PREP: Proactive Resilience Enhancing Performance

Athletes want to know that they are getting reliable guidance from their doctors, trainers, rehab team and beyond. Creating a positive therapeutic alliance with an athlete is essential in order to maximize potential for recovery and performance. So as long as that individual has the proper credentials, it should be smooth sailing right?

Wrong!

Experts are still humans with their own flaws and biases. An expert’s philosophy on the way they practice can be as influential as technical knowledge. If the philosophies between the expert and athlete aren’t aligned it can cause friction resulting in decreased adherence and effectiveness of the training program.

My philosophy is centered around the acronym “PREP” meaning “Proactive Resilience Enhancing Performance.” It’s rooted in the idea that gradually exposing the body to doses of a stimulus or stress will decrease the body’s reaction to it over time.

We see this hold true with a lot of things. For example, the first time you expose the bicep to a bicep curl, it will be sore. Now expose it to that bicep curl over and over again over time and that weight becomes easy. The bicep got used to and adapted to the stimulus of the curl and the weight of the dumbbell.

Or think about pool water being cold when you first dip your toe in but overtime as you go deeper your body gets more used to it. Generally, the more you expose the body to an external stimulus, the less of a response it will have to it.

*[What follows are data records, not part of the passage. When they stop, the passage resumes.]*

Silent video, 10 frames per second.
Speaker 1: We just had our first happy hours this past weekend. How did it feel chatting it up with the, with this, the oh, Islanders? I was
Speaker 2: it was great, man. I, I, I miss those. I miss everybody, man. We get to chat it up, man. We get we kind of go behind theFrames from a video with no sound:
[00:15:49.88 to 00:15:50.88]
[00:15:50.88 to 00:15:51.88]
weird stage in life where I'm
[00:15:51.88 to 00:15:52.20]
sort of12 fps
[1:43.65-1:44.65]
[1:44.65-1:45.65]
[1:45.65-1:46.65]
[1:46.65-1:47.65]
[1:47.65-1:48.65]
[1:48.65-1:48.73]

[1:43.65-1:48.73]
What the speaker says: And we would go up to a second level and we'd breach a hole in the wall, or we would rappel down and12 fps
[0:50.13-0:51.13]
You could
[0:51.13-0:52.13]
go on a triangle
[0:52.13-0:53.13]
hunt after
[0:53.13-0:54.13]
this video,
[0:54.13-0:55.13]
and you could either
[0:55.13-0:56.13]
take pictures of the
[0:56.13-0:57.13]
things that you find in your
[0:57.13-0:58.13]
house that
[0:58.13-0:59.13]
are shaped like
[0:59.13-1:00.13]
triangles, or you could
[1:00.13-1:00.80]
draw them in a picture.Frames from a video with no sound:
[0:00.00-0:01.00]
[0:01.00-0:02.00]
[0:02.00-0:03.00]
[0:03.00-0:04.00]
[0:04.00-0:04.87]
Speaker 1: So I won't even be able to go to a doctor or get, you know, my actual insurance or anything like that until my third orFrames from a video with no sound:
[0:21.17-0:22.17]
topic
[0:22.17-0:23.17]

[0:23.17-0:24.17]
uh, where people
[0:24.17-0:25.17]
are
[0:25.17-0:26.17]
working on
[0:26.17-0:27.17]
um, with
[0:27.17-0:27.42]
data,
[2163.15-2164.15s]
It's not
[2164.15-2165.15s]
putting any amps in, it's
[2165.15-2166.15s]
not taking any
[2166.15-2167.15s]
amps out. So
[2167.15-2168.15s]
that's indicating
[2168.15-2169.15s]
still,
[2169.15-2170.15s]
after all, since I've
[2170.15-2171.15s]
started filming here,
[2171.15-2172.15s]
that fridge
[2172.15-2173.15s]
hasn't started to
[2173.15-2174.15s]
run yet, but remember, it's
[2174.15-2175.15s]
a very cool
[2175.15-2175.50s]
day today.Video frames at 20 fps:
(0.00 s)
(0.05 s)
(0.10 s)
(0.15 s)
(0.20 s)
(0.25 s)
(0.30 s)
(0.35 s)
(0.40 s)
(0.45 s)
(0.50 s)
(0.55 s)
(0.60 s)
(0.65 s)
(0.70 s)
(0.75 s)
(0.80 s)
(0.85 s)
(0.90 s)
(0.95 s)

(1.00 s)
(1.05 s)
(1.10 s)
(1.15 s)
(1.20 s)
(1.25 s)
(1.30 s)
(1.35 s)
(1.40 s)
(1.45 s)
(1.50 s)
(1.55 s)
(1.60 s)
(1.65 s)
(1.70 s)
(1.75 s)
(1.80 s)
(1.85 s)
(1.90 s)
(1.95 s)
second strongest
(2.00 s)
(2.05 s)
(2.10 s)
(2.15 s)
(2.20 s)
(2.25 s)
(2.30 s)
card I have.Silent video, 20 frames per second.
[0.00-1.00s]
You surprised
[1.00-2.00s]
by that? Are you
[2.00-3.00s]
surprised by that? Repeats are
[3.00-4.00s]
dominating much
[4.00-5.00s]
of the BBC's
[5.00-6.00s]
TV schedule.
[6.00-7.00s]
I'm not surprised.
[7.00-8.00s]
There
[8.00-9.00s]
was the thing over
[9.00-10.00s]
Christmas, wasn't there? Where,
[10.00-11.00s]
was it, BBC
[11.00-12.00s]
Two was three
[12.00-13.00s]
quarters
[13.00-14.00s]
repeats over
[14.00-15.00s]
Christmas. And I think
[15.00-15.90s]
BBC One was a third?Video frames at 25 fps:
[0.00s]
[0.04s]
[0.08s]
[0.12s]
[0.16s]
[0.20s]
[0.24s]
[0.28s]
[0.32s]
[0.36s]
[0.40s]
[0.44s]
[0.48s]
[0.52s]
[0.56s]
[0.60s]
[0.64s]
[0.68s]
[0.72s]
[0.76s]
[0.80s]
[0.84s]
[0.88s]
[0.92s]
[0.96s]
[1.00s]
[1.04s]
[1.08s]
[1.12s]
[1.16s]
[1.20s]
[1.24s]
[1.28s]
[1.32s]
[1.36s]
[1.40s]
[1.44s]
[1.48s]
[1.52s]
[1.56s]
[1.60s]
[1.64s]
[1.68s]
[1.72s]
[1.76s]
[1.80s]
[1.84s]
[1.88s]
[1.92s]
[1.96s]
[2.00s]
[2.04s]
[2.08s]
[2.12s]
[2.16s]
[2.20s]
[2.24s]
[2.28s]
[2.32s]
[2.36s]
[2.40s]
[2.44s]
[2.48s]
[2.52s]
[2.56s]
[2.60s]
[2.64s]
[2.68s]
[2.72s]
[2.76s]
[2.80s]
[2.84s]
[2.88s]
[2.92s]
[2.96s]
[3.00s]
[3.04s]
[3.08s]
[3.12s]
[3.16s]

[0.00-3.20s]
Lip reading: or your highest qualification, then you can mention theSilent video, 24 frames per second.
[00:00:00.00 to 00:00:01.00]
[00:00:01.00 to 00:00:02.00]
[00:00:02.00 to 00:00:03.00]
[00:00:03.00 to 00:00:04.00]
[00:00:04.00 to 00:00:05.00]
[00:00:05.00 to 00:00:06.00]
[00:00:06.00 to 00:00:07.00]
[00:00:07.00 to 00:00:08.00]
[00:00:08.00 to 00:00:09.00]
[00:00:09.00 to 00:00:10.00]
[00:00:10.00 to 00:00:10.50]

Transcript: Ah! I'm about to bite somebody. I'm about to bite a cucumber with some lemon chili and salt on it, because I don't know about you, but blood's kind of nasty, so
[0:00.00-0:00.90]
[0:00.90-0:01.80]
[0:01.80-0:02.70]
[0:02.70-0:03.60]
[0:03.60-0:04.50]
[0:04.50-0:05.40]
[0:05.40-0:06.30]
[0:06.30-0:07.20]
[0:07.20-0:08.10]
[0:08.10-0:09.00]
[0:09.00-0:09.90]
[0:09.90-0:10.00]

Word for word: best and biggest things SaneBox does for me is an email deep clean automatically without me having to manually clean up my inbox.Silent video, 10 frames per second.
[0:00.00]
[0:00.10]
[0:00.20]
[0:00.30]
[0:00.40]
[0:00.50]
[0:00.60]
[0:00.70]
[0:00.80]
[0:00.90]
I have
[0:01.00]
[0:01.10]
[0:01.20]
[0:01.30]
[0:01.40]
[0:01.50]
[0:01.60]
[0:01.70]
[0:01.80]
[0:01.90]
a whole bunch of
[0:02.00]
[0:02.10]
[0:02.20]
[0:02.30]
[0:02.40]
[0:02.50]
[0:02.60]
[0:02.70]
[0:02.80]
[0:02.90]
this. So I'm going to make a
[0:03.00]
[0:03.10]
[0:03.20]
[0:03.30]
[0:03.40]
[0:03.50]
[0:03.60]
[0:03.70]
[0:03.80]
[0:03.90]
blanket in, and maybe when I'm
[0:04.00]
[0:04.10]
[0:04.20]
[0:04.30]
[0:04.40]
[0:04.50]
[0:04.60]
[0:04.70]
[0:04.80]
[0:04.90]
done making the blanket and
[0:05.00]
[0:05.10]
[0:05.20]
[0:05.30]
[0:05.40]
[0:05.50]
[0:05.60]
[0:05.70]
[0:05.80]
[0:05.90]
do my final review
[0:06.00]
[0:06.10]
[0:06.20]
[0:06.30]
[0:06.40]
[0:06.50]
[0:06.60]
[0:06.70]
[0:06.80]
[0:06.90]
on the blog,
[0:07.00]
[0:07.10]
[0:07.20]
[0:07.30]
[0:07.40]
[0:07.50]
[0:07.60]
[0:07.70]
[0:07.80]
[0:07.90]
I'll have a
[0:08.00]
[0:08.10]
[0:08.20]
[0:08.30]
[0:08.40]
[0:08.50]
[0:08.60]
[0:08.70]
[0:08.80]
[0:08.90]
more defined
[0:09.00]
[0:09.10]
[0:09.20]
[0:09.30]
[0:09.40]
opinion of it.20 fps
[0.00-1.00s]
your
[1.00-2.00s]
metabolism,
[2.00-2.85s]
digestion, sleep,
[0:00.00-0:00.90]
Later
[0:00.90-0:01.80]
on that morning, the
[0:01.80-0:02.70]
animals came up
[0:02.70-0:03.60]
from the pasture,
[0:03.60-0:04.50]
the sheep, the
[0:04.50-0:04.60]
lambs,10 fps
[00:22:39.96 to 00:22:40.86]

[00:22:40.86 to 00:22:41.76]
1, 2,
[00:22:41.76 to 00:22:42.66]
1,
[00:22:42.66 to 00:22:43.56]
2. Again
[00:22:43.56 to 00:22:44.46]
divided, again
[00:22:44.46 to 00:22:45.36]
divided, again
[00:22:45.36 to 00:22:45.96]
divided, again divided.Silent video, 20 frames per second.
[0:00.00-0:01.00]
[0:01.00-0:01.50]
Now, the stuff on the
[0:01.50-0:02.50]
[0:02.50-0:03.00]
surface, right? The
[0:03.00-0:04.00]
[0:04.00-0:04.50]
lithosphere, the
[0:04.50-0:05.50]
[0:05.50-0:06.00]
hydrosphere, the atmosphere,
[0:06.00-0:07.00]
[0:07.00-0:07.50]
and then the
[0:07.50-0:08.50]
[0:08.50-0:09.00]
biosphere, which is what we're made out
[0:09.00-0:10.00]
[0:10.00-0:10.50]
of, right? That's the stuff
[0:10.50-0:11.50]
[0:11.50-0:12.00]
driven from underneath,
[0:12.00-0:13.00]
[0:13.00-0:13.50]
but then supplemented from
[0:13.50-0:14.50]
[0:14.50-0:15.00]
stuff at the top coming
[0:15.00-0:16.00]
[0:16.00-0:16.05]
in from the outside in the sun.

In healthcare today, or what I would consider, “sickcare” we tend to see people after a disaster has happened. After the ACL tear, after the ankle sprain, and after the low back pain. In my personal experience, I feel like 75% of the injuries I see on a daily basis can be helped before they turn into a bigger issue. I’m taking the natural resilience of the body and being proactive instead of reactive with it.

The human body will have its limits. I'm not saying that because you do some prehab work that your body will never get hurt again, that’s unrealistic. Jumping out of a two-story window and not getting hurt is pretty unrealistic…except if you do parkour.

In that case, your body has built up a specific resilience against jumping and landing stresses. See where I’m going with this?

I tend to spend less time on passive modalities like ice, heat, or electrical stim and allow the body to build its own resistance so as not to become reliant on an outside source to accomplish a task. Not that those things don’t have any place in the process, but as long as we don’t rely solely on ice to decrease our pain, or a massage gun to help the muscle feel better so you can jump higher we’ll be better off.

PREP your body so you can be more PREPared!

Alan Arlt

Co-Founder & Principal Consultant, Arlt ConsultingCo.